EXERCISE: The range to repeat runs from the line with "[1.20-1.60s]" to the last line below, both ends included; give it exactly and without pictures.

DATA TO USE:
+ + +

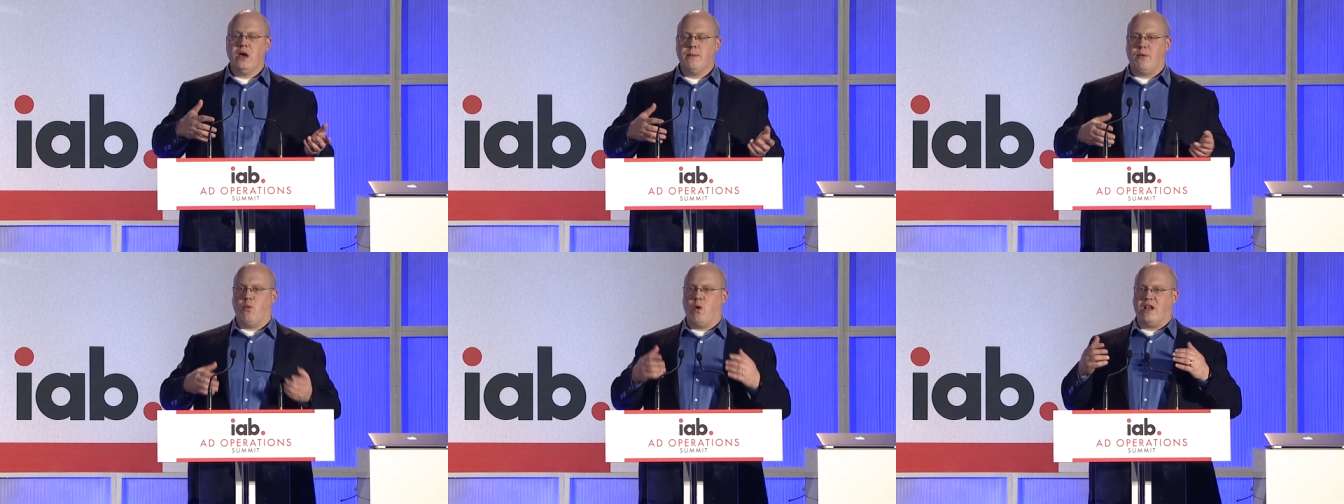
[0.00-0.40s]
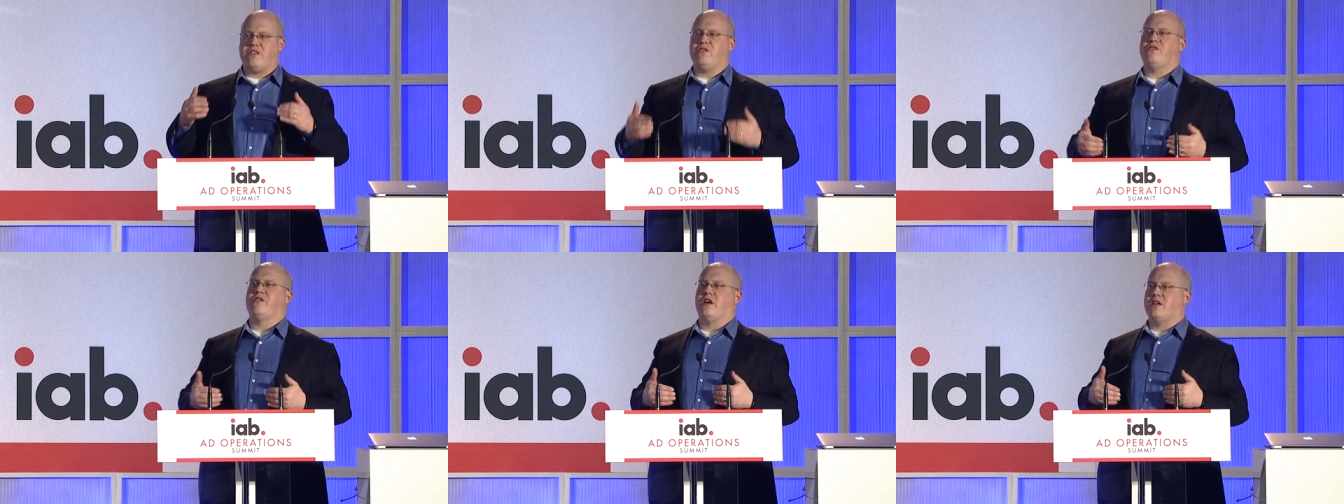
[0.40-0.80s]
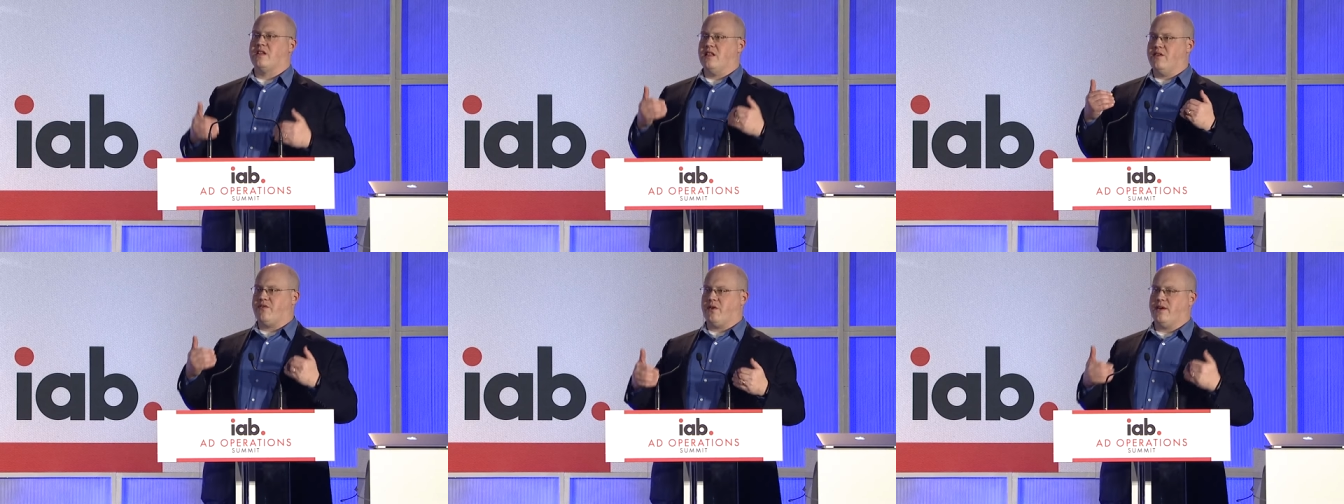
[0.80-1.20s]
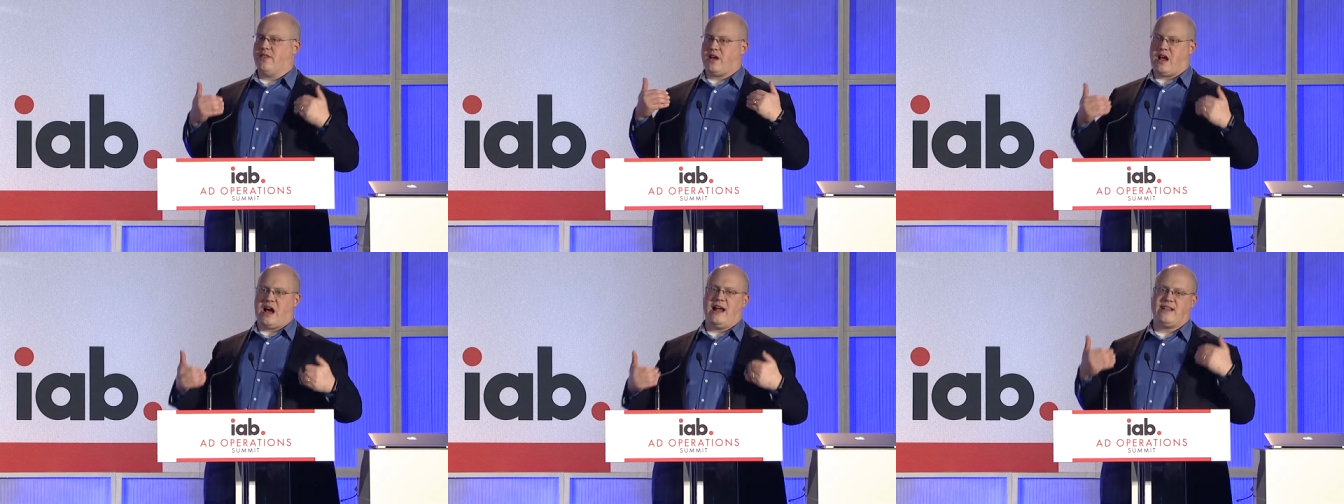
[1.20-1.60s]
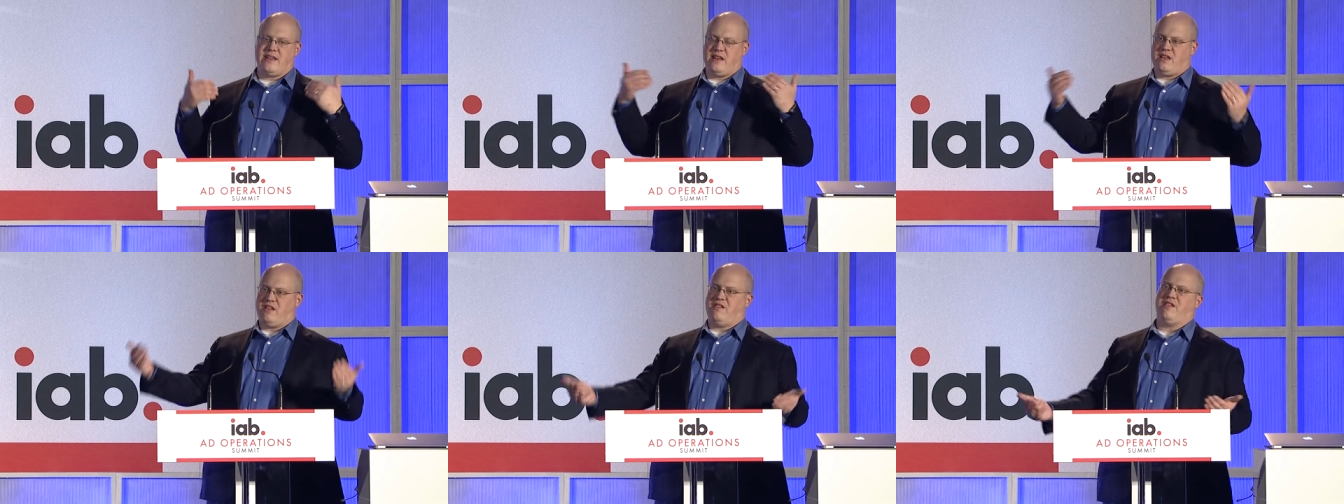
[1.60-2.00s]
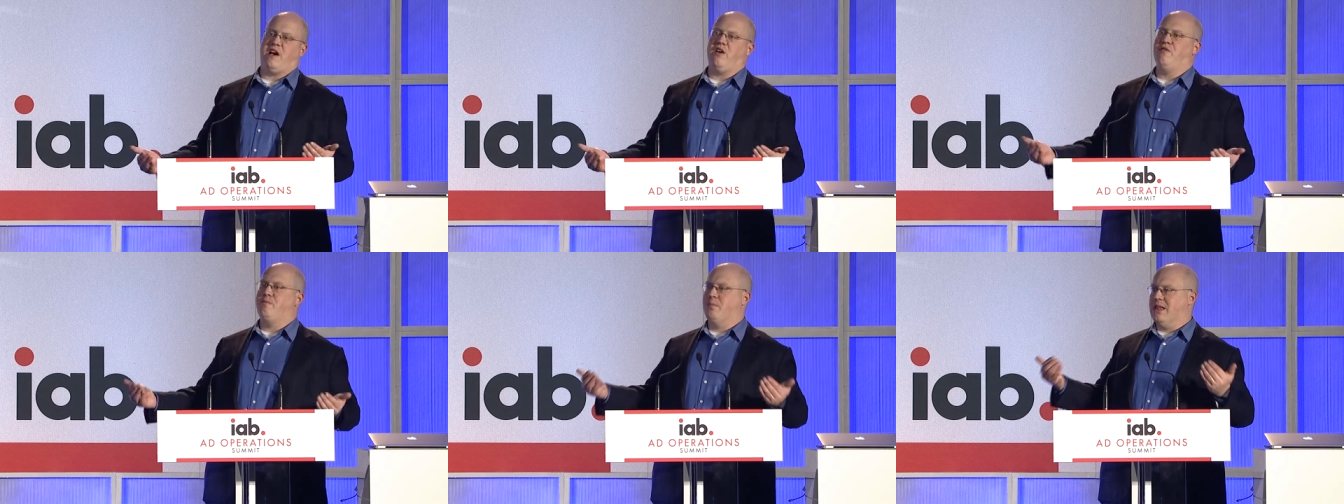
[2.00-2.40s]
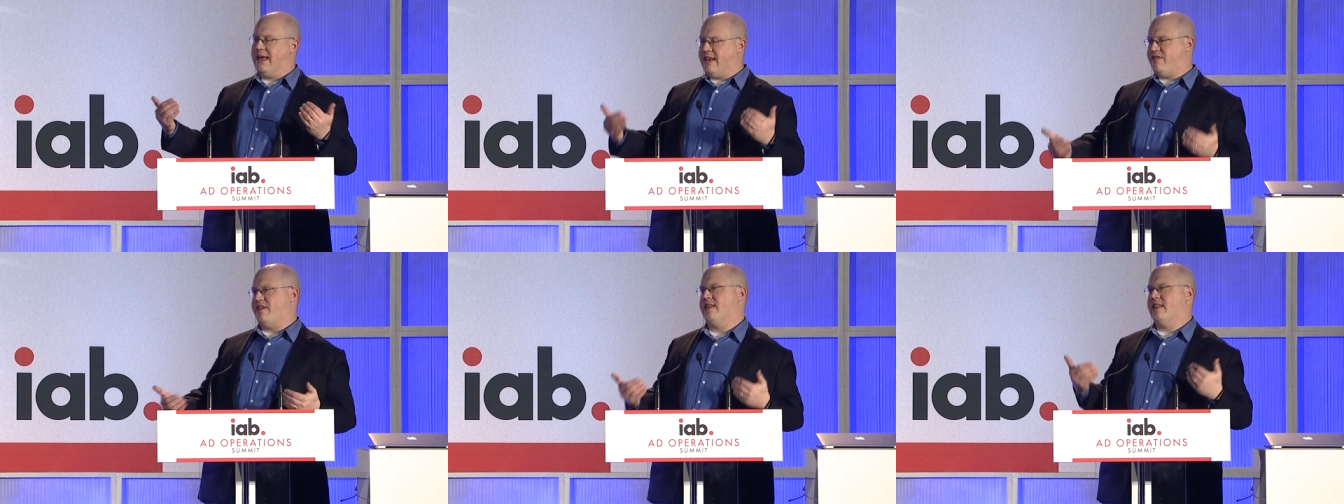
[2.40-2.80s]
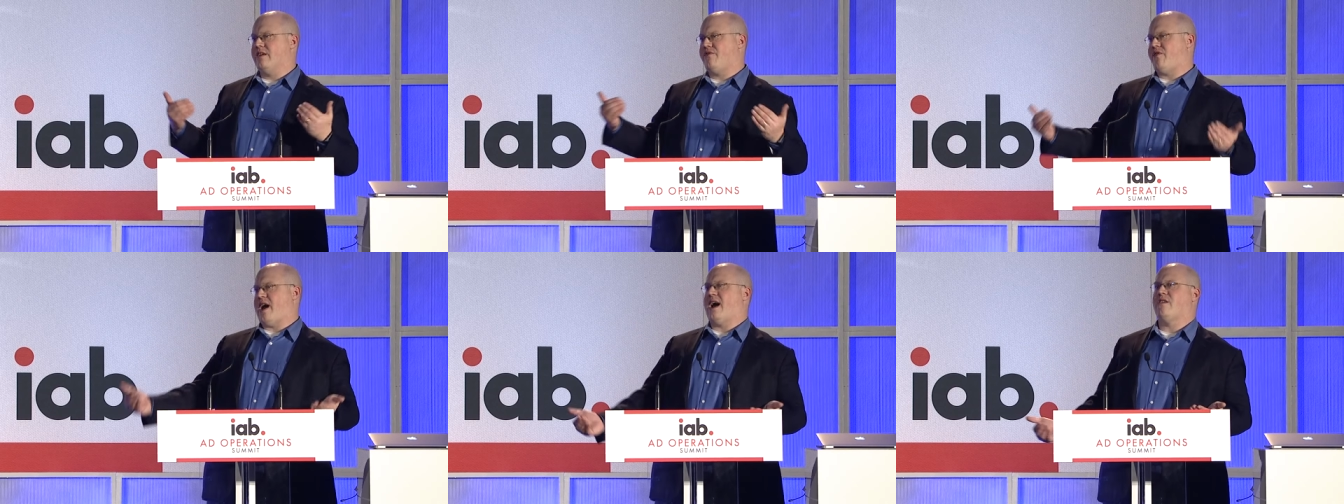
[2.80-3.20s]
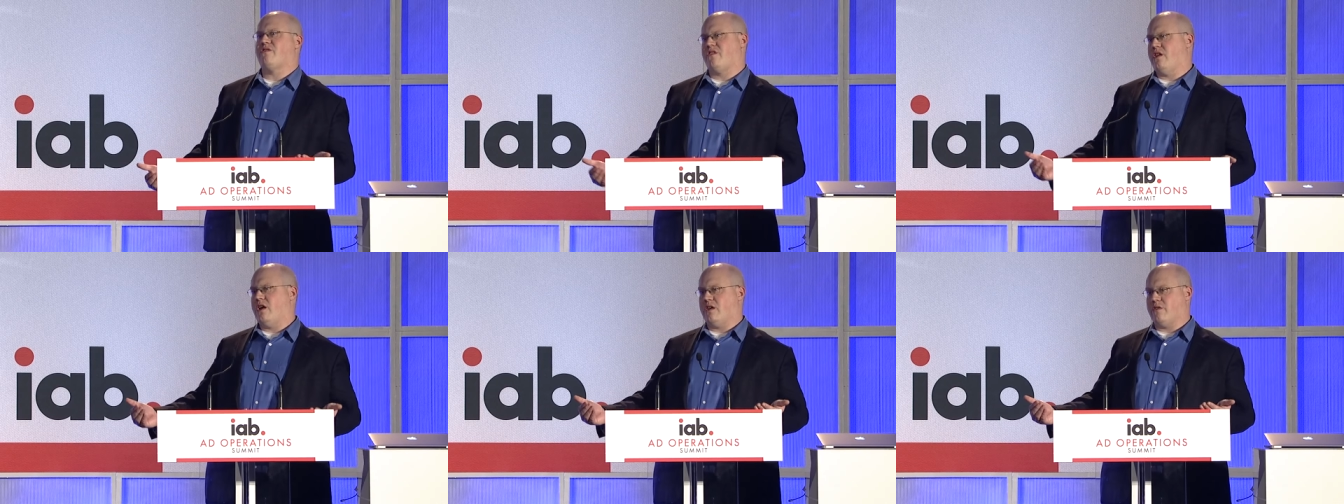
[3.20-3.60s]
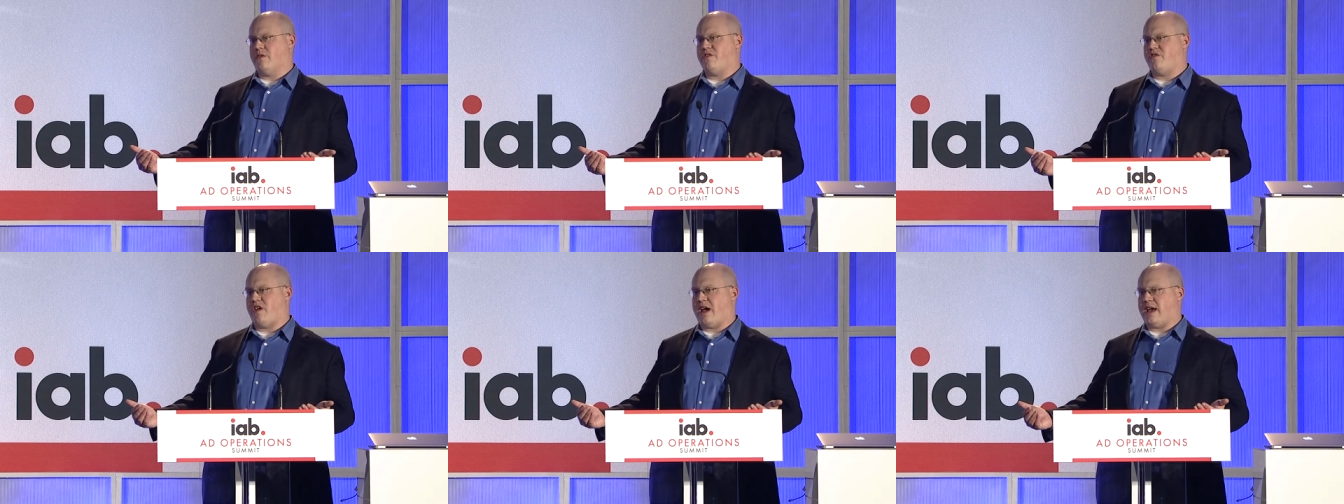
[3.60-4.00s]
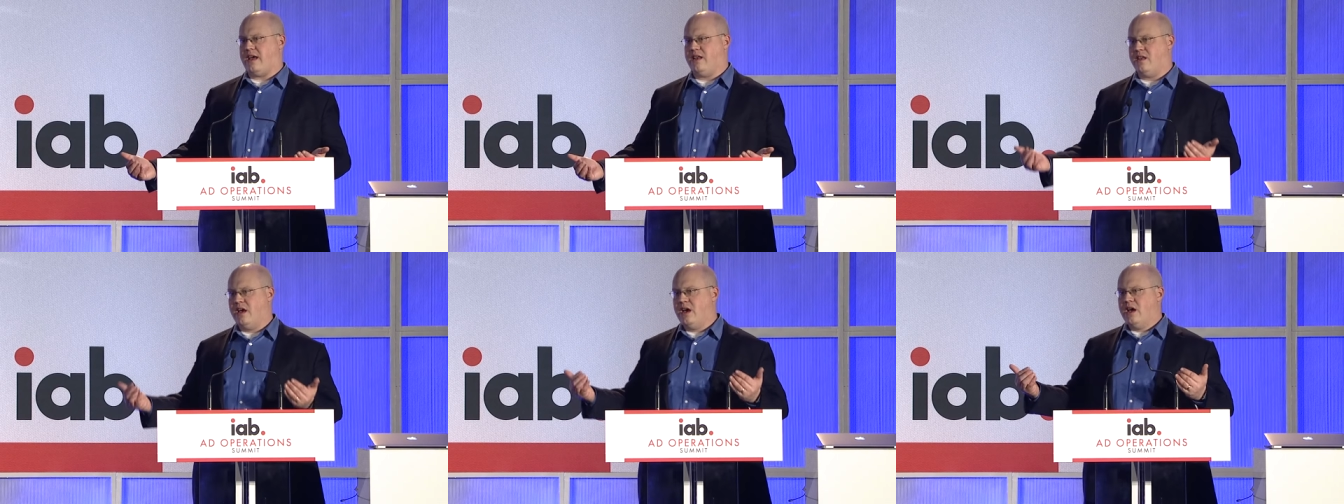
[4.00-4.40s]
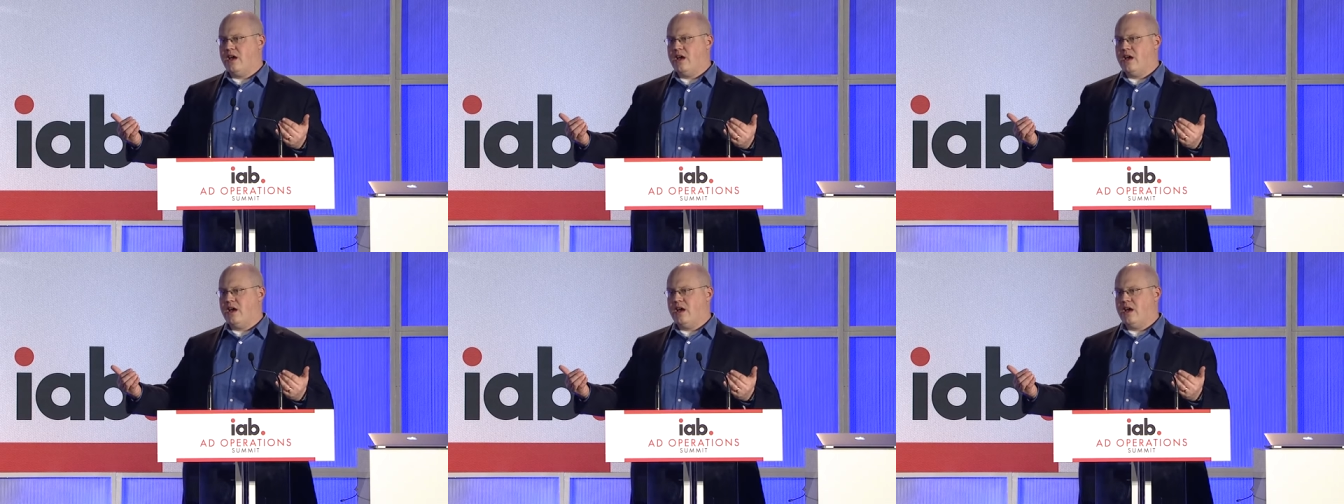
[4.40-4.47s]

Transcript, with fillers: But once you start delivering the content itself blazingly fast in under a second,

+ + +

TASK OUTPUT:
[1.20-1.60s]
[1.60-2.00s]
[2.00-2.40s]
[2.40-2.80s]
[2.80-3.20s]
[3.20-3.60s]
[3.60-4.00s]
[4.00-4.40s]
[4.40-4.47s]

Transcript, with fillers: But once you start delivering the content itself blazingly fast in under a second,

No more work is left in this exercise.